Vyas: The brain regulates sleep-wake cycles by managing the secretion and inhibition of a variety of chemicals and hormones to promote sleep and wakefulness.
Kirsch: The brain houses all the sleep neuronal circuitry and broadly dictates the timing of sleep. When we get insufficient quality or amount of sleep, it impacts brain function: we feel tired or sleepy, our mood frays, and our concentration is poor. Chronically insufficient sleep appears to lead to worse health, including increased risk of heart disease.
Healio: What would you say are ideal sleep conditions?
Vyas: The ideal sleep conditions include a room which is cool and dark with bedding that is comfortable and conducive to sleep.
Kirsch: Quiet, very dark, comfortable and cool.
Healio: What advice do you give patients who have trouble sleeping?
Vyas: If you are experiencing difficulty with initiating sleep or staying asleep, take a look at your sleep hygiene practices to ascertain if there is room for improvement there, for example, reading a book instead of an electronic device before bed, getting to bed at the same time every night, ensuring adequate sleep conditions are present, etc.
Kirsch: There are broad recommendations that apply to everyone, what is commonly referred to as good sleep habits or sleep hygiene. Part of the meeting with a sleep clinician is to review your sleep habits, sleep schedule and sleep environment to ensure that they are appropriate. One of the most common issues when people have difficulty sleeping is sleep time consistency: going to bed at the same time and getting up at the same time every day with a goal of 7 to 8 hours (that includes weekends too!).
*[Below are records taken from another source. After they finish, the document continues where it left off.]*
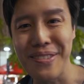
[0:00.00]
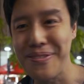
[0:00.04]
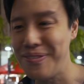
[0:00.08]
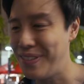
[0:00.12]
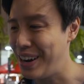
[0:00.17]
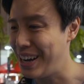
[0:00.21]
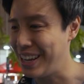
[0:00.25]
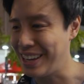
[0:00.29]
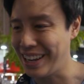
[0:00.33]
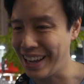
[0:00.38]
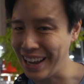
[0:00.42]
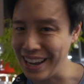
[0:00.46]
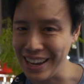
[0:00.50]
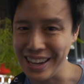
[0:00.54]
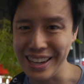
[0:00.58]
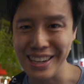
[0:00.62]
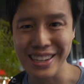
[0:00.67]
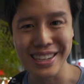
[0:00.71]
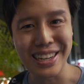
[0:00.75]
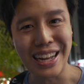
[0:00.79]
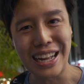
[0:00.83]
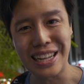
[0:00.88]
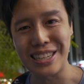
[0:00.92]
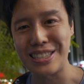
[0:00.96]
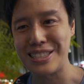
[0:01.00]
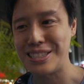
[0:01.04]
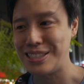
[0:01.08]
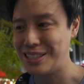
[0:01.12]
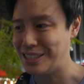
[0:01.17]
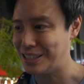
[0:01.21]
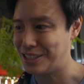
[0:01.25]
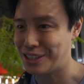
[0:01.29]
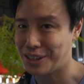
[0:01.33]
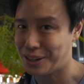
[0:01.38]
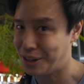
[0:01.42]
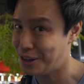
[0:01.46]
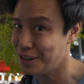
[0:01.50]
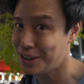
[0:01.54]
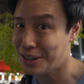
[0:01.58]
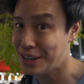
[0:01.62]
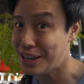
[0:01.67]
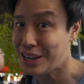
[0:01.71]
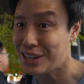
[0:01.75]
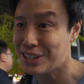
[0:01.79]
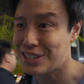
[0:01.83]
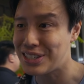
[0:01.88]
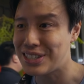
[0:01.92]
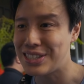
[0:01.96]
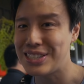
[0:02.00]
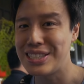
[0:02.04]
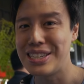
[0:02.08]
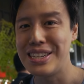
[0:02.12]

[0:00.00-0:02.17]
but hey, it's a good dish,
Another problem is that people often are using devices (TV, computers, tablets, phone) late into the night, getting light in their eyes when they should ideally be in the dark. Napping is another challenging area; long naps late in the day or dozing watching TV in the evening can be very disruptive to obtaining good sleep at nighttime.
Healio: What do you say to patients about smartphone use?
Vyas: Eliminate smartphone use at least an hour before bedtime and avoid using it in bed.
Kirsch: Our bodies are very sensitive to light. When researchers took volunteers to a rural mountain area, away from electric lights, the research subjects’ body clocks shifted quickly, going to bed earlier and getting up earlier. Using light-emitting devices when the sun is down tells our bodies that it’s not time to go to bed yet. Ideally, I recommend to my patients to space their device use timing away from bedtime (at least an hour) and try to make the house/room dimmer (less light) in the evenings to help them get ready for sleep.
Healio: Does sleep hygiene looks different for men vs. women?
Vyas: Sleep hygiene can look the same for men, women and children, which includes doing the same thing every night so the body knows it is time for sleep, including getting into comfortable pjs, offloading the events of the day, reading a book and going to sleep.
Kirsch: Broadly, the recommended sleep habits are not different between men and women. Of course, fixing someone’s sleep can be very person-specific; what works for one person may not work for another. Women have several instances where their bodies change (menstruation, pregnancy, menopause) that men do not have; in some of those circumstances, sleep is impacted and there may be specific recommendations to help improve sleep.
Healio: Any last sleep hygiene tips?
Vyas: Many people will see a significant improvement in sleep initiation and duration by simply addressing sleep hygiene. If adjustments to the bedtime routine are unsuccessful in improving sleep patterns, consider seeking advice from a physician and if no medical causes are identified for poor sleep, a sleep coach may be a valuable resource.
Kirsch: Keep your eyes off the clock during the night. Knowing when you wake up at nighttime is not helpful and tends to increase stress. Set the alarm (at the same time every day) and then cover up your phone/clock.